Premier biopic du génie controversé de l’informatique moderne, Jobs est un film fade qui n’apporte rien d’autre que des anecdotes autour de l’ascension de la firme à la pomme sans jamais creuser l’intime de l’homme. Joshua Michael Stern s’y révèle pauvre metteur en scène, sans idée ni élan artistique et la prestation impeccable d’Ashton Kutcher, si elle sauve un tant soit peu l’intérêt du métrage, reste insuffisante pour combler
les vides du scénario.
Il est difficile de se laisser séduire dès la première séquence, où l’insolente jeunesse du comédien, affublé d’une barbe blanche, choque autant que l’étroitesse intime d’une salle de conférence à peine plus grande qu’une ridicule salle de classe lors que le moment est crucial, historique, puisqu’il s’agit là du lancement de l’Ipod en 2001. Une séquence qui par la suite se révèlera inutile alors que le film enchaîne sur un retour vers les débuts du mythe au cœur des seventies : le jeune Steve traîne à l’université sans y suivre de cours, couche à droite à gauche, se drogue et bientôt voyage en Inde où la seule question qu’il se pose est celle de ce qu’il pourra bien faire après ça sans avoir l’once d’une piste. Salarié au pieds nus et à l’hygiène corporelle chez Atari, le jeune homme a une très haute opinion de lui-même mais doit faire appel à un ami pour relever le challenge qui lui est proposé, tout en arnaquant ledit pote de plus de deux mille dollars. Il découvre alors le projet personnel de Steve Wozniak, une carte graphique qui permet d’afficher les données simultanément à leur écriture, et tous deux s’installent dans le garage des parents Jobs pour lancer Apple et le premier ordinateur personnel grand public.
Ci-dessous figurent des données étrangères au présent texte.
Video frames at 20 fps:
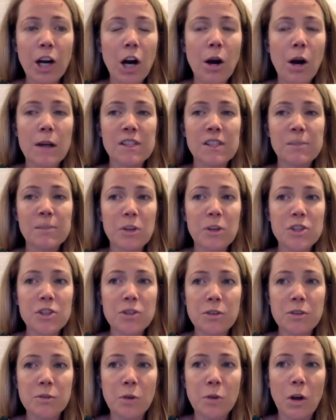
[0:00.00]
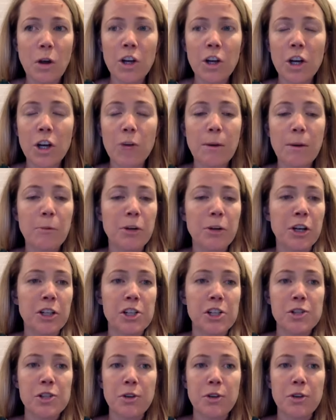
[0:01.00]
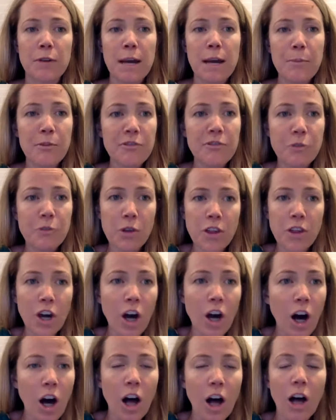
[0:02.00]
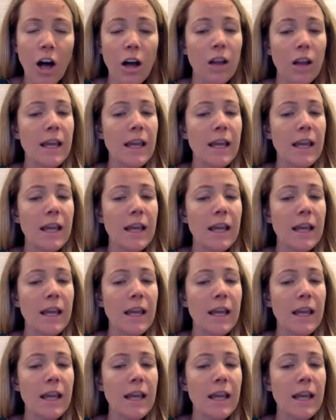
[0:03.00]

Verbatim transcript: I was supposed to enroll her. We were going to do it right before the call,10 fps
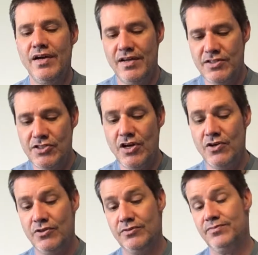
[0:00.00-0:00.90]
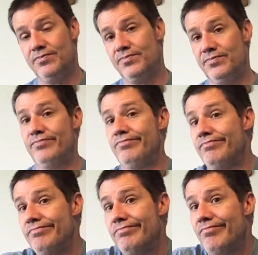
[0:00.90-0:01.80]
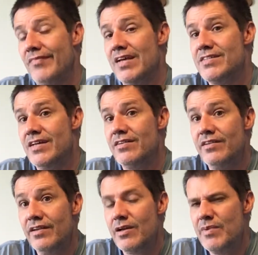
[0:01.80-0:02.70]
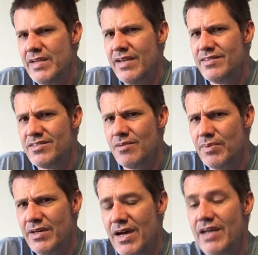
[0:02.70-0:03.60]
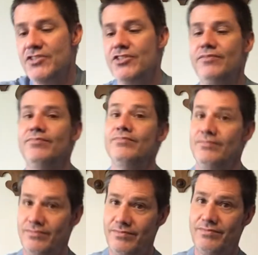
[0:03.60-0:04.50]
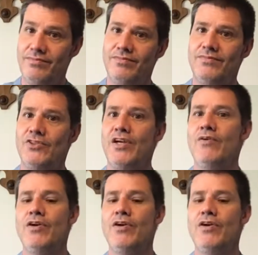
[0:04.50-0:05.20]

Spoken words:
So I said, can we take this up a notch? So here we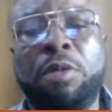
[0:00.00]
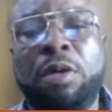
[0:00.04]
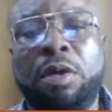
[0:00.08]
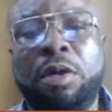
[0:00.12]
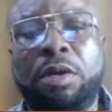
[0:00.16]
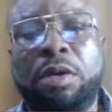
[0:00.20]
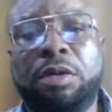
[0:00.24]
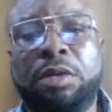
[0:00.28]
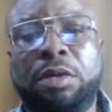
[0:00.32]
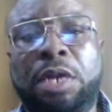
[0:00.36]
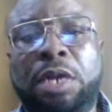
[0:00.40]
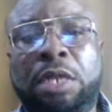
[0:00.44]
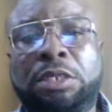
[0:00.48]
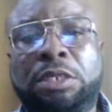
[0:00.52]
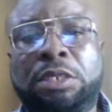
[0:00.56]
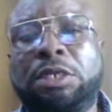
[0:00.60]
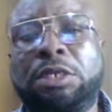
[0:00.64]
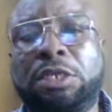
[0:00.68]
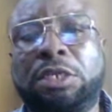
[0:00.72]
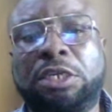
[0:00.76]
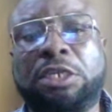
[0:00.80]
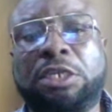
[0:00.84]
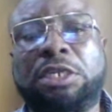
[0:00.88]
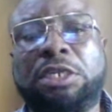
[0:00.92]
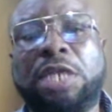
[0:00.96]
that these
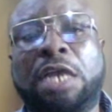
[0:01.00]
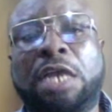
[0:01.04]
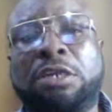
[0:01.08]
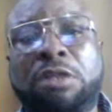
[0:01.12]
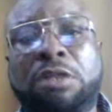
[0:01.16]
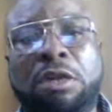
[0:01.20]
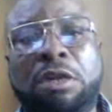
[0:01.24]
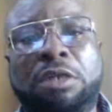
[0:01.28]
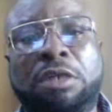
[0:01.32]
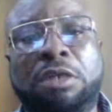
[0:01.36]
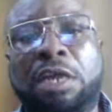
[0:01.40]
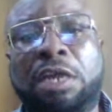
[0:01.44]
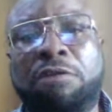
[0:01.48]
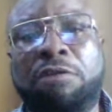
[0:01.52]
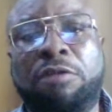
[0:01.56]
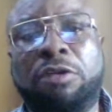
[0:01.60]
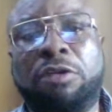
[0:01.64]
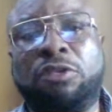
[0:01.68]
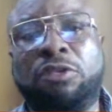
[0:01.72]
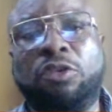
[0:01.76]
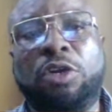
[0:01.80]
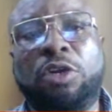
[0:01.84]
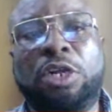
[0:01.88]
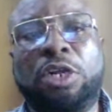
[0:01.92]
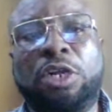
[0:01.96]
tax laws have also
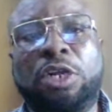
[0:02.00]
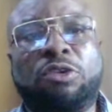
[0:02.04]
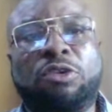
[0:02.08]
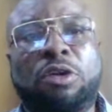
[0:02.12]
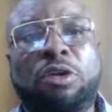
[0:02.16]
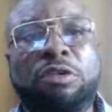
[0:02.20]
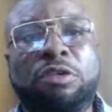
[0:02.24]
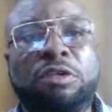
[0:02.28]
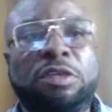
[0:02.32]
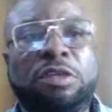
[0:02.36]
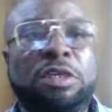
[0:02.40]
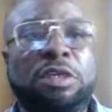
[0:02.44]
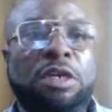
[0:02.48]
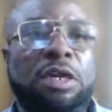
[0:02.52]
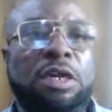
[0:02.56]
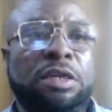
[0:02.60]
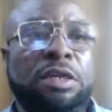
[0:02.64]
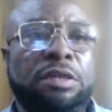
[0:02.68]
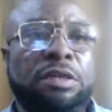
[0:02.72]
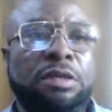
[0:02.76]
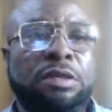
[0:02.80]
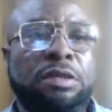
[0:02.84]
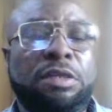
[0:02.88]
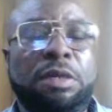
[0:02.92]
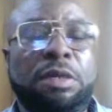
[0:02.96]
introduced in our system.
Les anecdotes s’enchaînent ainsi deux heures durant, témoignages au plus près de la vérité probablement, cherchant vaguement à nous raconter comment l’ambition dévorante du jeune Jobs, l’argent et le succès l’ont enfermé dans une bulle d’égotisme, ont pourri son rapport aux gens, amis comme collègues, dans
une chronologie plate et sans enjeu.
Peu d’angle personnel – son adoption est évoqué d’une larme sous trip acide, son refus de paternité d’une dispute définitive avec sa copine – mais le choix de rester sur l’ascension d’Apple, de son éviction et de son retour attendu. Rien ne tient jamais le spectateur en haleine, rien ne l’invite à porter un regard complexe sur l’homme, rien ne vient nourrir ni l’imaginaire ni la réflexion. Le tableau est grossier et sans relief, et
l’ennui guette à chaque nouvelle séquence.
Ashton Kutcher est pourtant impeccable.
Le comédien donne ce qu’il peut pour faire vivre la légende, se fait Jobs, littéralement, inspiré de la démarche et de l’élocution du personnage public, mais dans un scénario bien trop faible, n’a pas à sa disposition le matériau nécessaire pour transcender le métrage, contrairement à ce qu’aura Michael Fassbender trois ans plus tard pour le Steve Jobs de Danny Boyle. Ici les dialogues sont insipides et l’ensemble du casting a beau être au niveau, investi, la platitude du montage et des scènes ne laisse à aucun moment l’espoir d’un instant de grâce ou d’une envolée émotive profonde.
Sans compter le sexisme de la production qui ne développe absolument aucun rôle féminin.
La photographie de Russel Carpenter ne sauve pas non plus le métrage malgré
quelques très beaux extérieurs
en début (scène de défonce dans les champs, notamment) et en fin de film. Les intérieurs restent plats, froids et sans relief. Aucun travail sur l’évolution de la lumière des seventies à la fin de siècle, bref rien d’excitant. Le directeur de la photographie a pourtant éclairé le Titanic de James Cameron. De quoi avoir de gros regrets quant à son implication, sinon d’énormes doutes quant à la créativité du réalisateur Joshua Michael Stern.
Jobs ressemble ainsi à l’échec intégral d’un réalisateur méconnu à se faire un nom.
Malgré les talents rassemblés, malgré tout ce qui peut séduire, le réalisateur révèle son incapacité à diriger une équipe, à raconter une histoire et à tirer le meilleur de ce qu’on peut lui offrir. Pas une question ne vient titiller le spectateur, rien ne vient tenter de creuser les paradoxes de l’homme – ce qui est l’intérêt pourtant d’un biopic réussi – et les rares plaisirs que l’on pourrait ressentir sont réduits à néant dans le montage
sans finesse et sans imagination
d’un scénario désespérément vide. Il reste à espérer que l’inconnu Joshua Michael Stern ne repassera pas de sitôt derrière la caméra.